The proxy votes came in via post with the completed voting forms that were included with the Spring edition of Summit or electronically via the new system run independently by the Electoral Registry Service. In either case an individual can vote directly for the motions or by default nominate the Chair to use their discretion unless another nominated representative is chosen to act on their behalf.
Currently members only get to see the overall vote count and not how many came from discretionary proxy votes. However, this is not always the case. At the 2018 AGM the acting President Nick Kurth made it a matter of public record how he used his discretionary vote in the Presidential election (he split it 50:50).
Although the 2019 numbers have not been made available, you can look across the distribution of overall votes between the five elections to make comparisons on which to base assumptions. Personally I would like to have the guesswork taken out so that it is transparent as to what level of power nominated individuals wield in determining the outcomes.
My overall concern is that a nominated individual may have so many discretionary votes that they have too much discretionary power, especially in the election of Directors and even more so if they are a member of the Nominations Committee.
The former bloc vote of the Trade Unions in the Labour Party is often cited as an example of the negative consequences of this sort of thing. In the case of the BMC it might be that by dint of their discretionary votes that the Chair of the meeting or a Club luminary harvesting proxies might be in position to have an unwelcome individual level of power. Currently it is unclear as to what extent this is the case.
I think that structural review of the rules and disclosure of discretional proxy voting is in order. In addition, a more proactive approach to encouraging a greater proportion of the electorate to use their votes would be both democratically healthy and reduce the power of those bloc voting using discretionary proxies - assuming it is permitted in the future.
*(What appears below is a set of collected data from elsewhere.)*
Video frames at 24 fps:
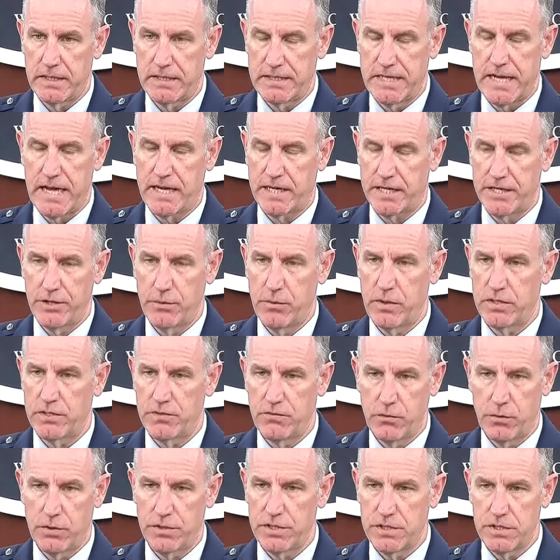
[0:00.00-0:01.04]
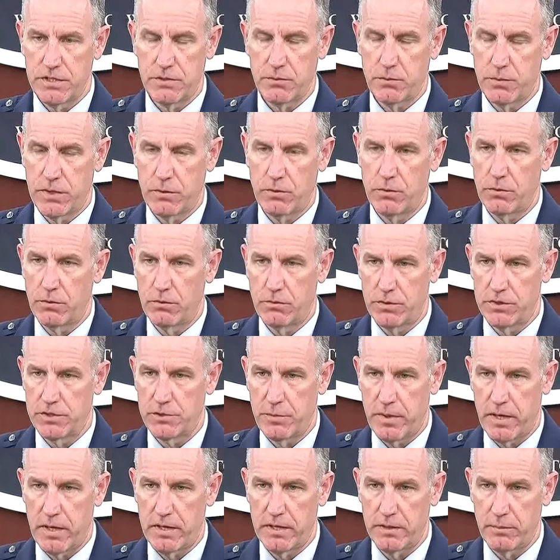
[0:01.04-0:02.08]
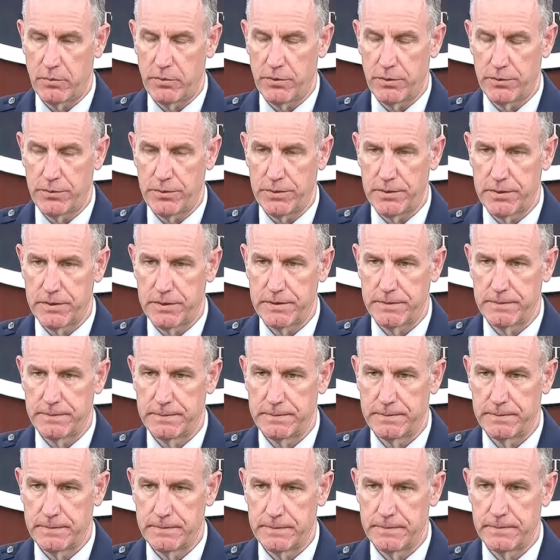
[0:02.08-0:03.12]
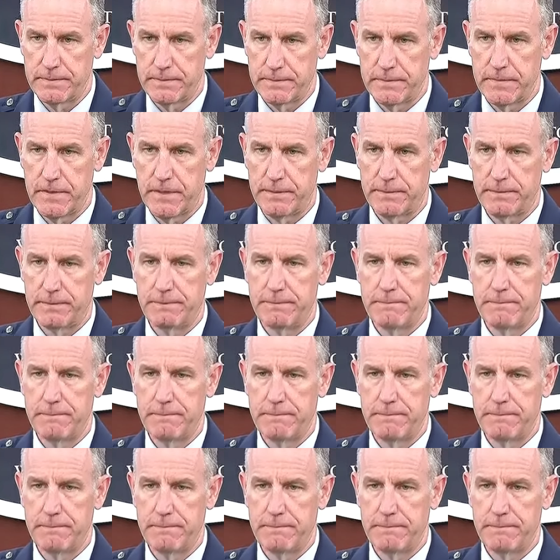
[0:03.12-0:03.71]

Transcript: attack U S forces, we will respond appropriately. Yep.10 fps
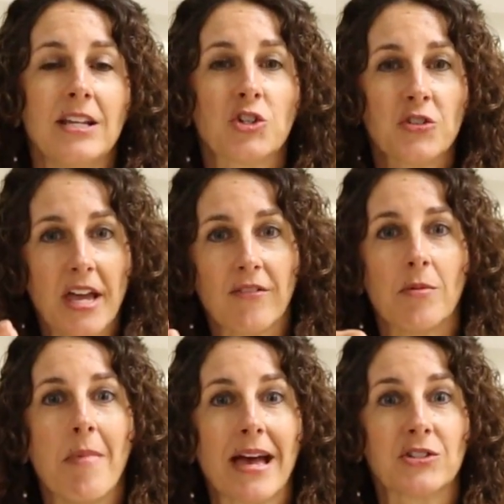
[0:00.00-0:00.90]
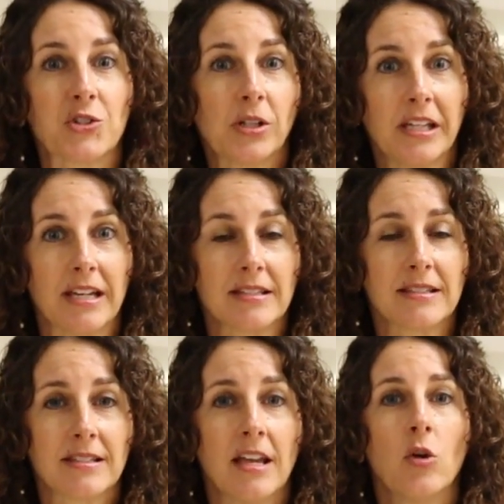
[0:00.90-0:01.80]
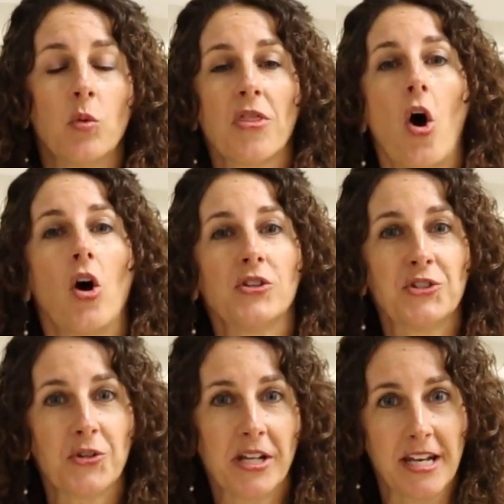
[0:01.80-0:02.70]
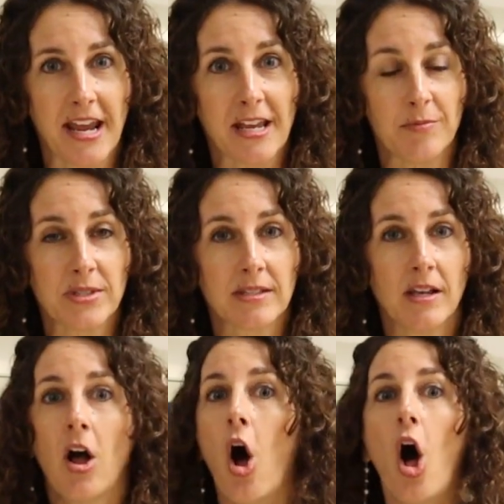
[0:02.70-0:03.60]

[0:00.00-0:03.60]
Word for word: Teachers have a master list with all student names,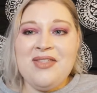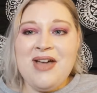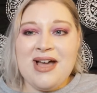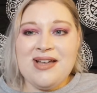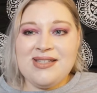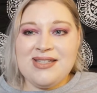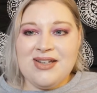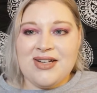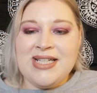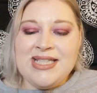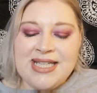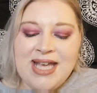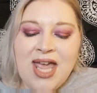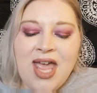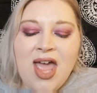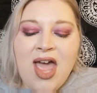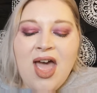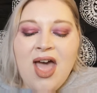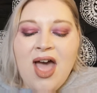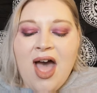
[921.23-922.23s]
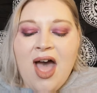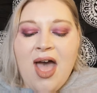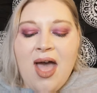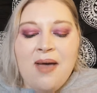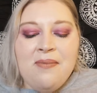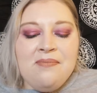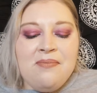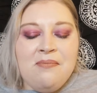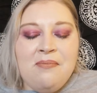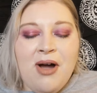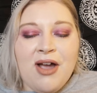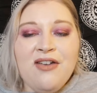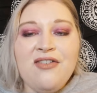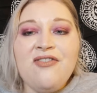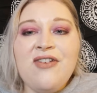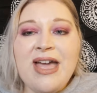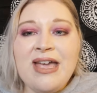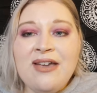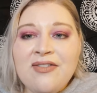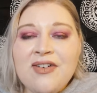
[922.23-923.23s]
that aside, my
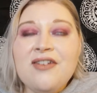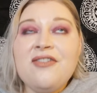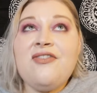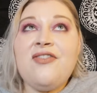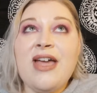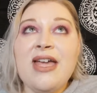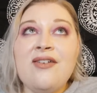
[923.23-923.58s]
favouriteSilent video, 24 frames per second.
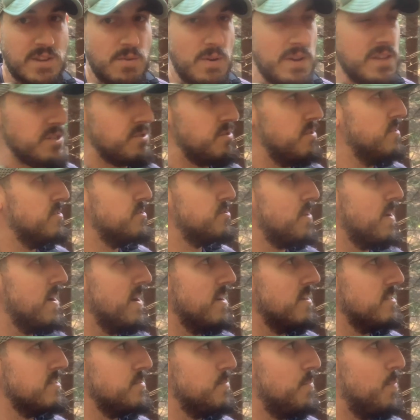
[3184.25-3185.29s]
equestrian
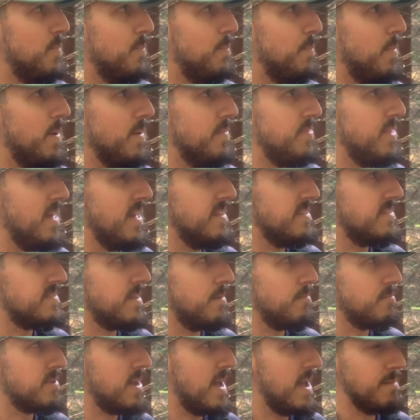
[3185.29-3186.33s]
trails, but then
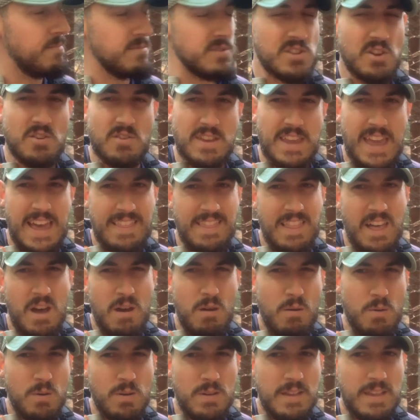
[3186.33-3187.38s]
sometimes they're
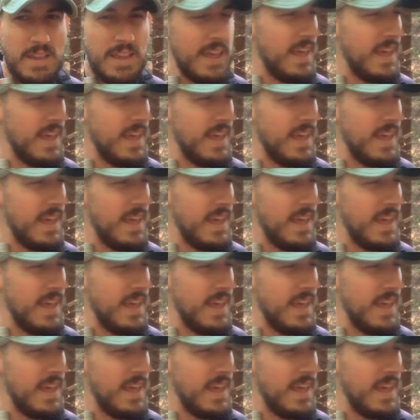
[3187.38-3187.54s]
yellow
Open and transparent if it suits?
After the AGM I made requests to the BMC Office and the President to disclose the numbers of discretionary proxy votes that were applied at the AGM for each item and specifically the number of votes deployed by the Chair. So far that request has been refused.
It doesn't seem right to me that an organisation (and individual) who claims to aspire to be open and transparent withholds this information. I appreciate that certain information is inherently confidential (i.e. staff salaries, commercial contracts) but nothing I have heard so far convinces me that this is the case with the disclosure of the number of discretionary proxy votes applied by the Chair and others. I'm not requesting how they voted, useful though that would be.
What does the result of the Director Funding vote mean?
Lack of disclosure notwithstanding, it seems almost certain that Roberts came last because he did not garner the support of the Chair and other individuals holding the largest number of discretionary votes. Those that hold discretionary votes are establishment figures and informed BMC insiders (the Wise, the Great and the Good!) who knew very well Robert's track record as a dedicated and talented moderniser both in his position as ODG Chair and previously as a key member of the ORG. Furthermore, he was already on the Board as Vice President for the previous ten months stepping down immediately prior to the 2019 AGM due to technical constitutional amendments. As Roberts was effectively standing again to re-join the Board, I am surprised that no allowances were made in recognition of that unusual situation to accommodate him.
Given Roberts' proven track record why on earth did some, or most, of these knowledgeable people holding discretionary votes not vote for him? Was it a protest vote against modernisation and the work of the ODG or personal antipathy? Either would be negative motives and contrary to putting the best interests of the BMC first.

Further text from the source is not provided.